Ambassador Nikki R. Haley of the United States chastised her fellow council members after the midday vote, arguing that President Trump’s decision two weeks ago was a “U.S. recognition of the obvious.”
She indignantly charged that “buried in diplomatic jargon, some presume to tell America where to put its embassy.”
The one-page resolution, drafted by Egypt, reiterated the longstanding position of the Security Council, in several resolutions dating back 50 years, rejecting Israel’s sovereignty over Jerusalem, the holy city revered by Christians, Jews and Muslims.
The draft resolution also reiterated the council’s view that no country should establish an embassy in Jerusalem, and that Jerusalem’s status is an issue to be resolved by Israel and the Palestinians, who want eastern Jerusalem to be the capital of a future Palestinian state.
Jerusalem, the draft resolution states, “is a final-status issue to be resolved through negotiations.”
It demanded, without identifying the United States by name, that “all States comply with Security Council resolutions regarding the Holy City of Jerusalem, and not to recognize any actions or measures contrary to those resolutions.”
The United States, one of the Security Council’s five permanent members, had been widely expected to use its veto power to defeat the resolution.
The four other permanent members and 10 nonpermanent members had signaled that they would all vote in favor, including France and Britain, America’s closest allies on the council.
“Israel is the key to peace between Israelis and Palestinians,” the French ambassador to the United Nations, François Delattre, told reporters as he entered the Security Council chambers, where the vote on the resolution was held. “This Egyptian draft only reaffirms clearly the basis of international consensus, international law.”

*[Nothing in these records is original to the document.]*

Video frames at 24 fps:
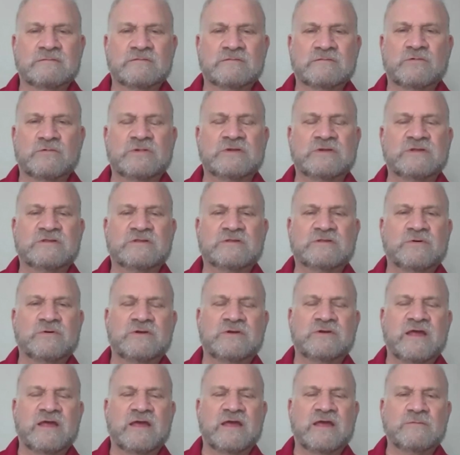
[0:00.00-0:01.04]
Do we need to put
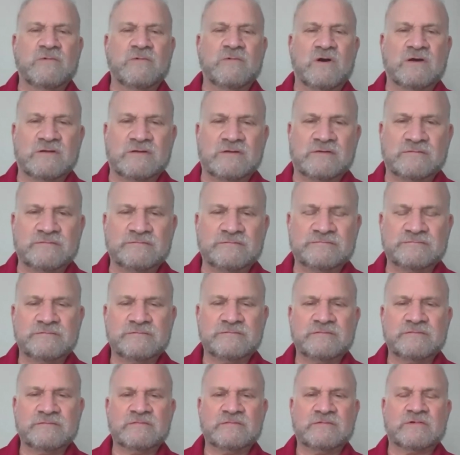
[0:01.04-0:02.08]
a name on it?
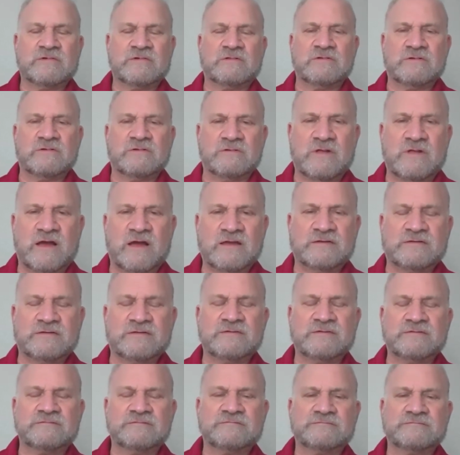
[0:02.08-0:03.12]
The clear
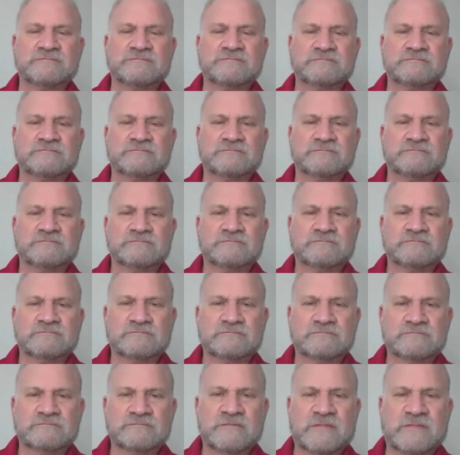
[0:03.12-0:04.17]
light,
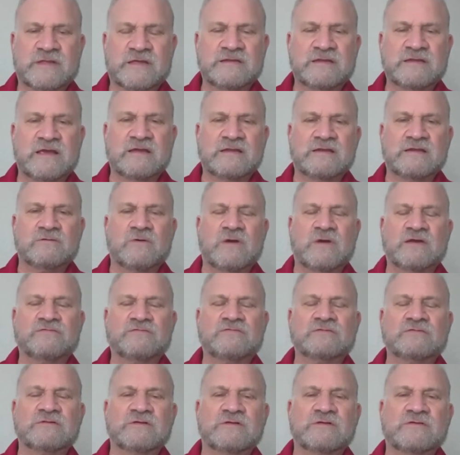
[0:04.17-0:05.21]
innate
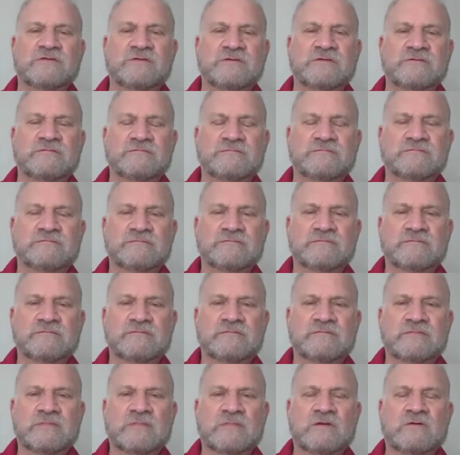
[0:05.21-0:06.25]
wakefulness,
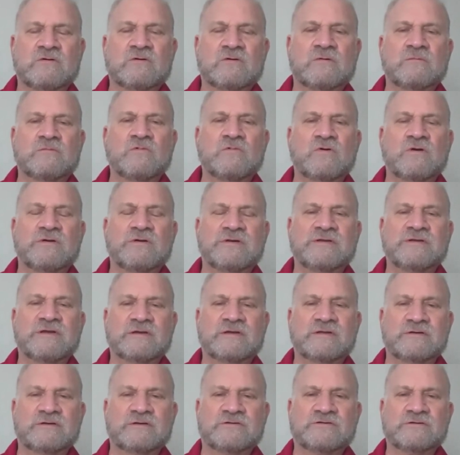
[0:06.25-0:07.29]
or more in
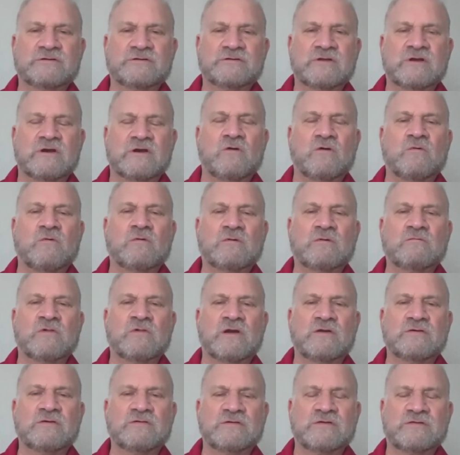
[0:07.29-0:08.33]
English,
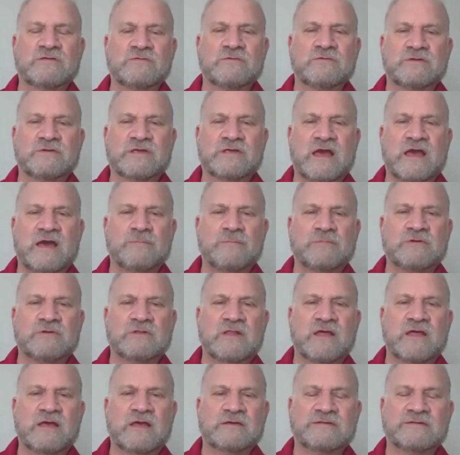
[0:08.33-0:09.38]
awareness with a
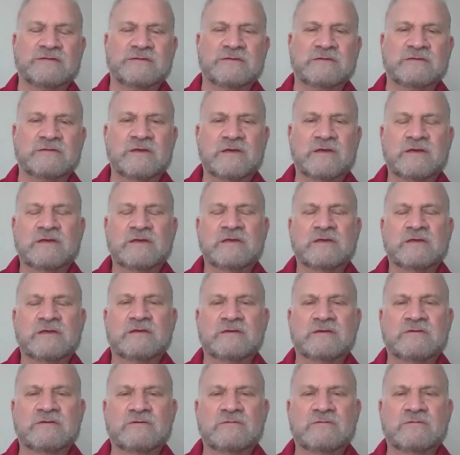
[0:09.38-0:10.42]
capital A, the
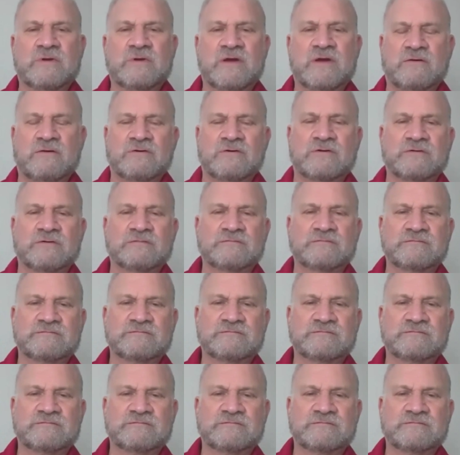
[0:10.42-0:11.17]
inner power.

Ambassador Matthew Rycroft of Britain expressed a similar position. “Our view is that the issue of Jerusalem is a final status issue, that Jerusalem should be a shared capital for Israelis and for Palestinians, and the U.K. Embassy, for now, will remain in Tel Aviv,” he told reporters before the vote.
Israel seized eastern Jerusalem in the 1967 Arab-Israeli war and has declared the entire city to be its capital.
Mr. Trump, keeping a campaign promise, announced two weeks ago that the United States considers Jerusalem the capital of Israel and that it would eventually relocate its embassy there from Tel Aviv.
The change outraged the Palestinians and was widely condemned in much of the world as a new impediment to resolving one of the most intractable conflicts in the Middle East.
The Security Council vote came just two days before Vice President Mike Pence was scheduled to visit Jerusalem. The Palestinian president, Mahmoud Abbas, who had planned to meet Mr. Pence, canceled that meeting in protest of the American change of position on Jerusalem.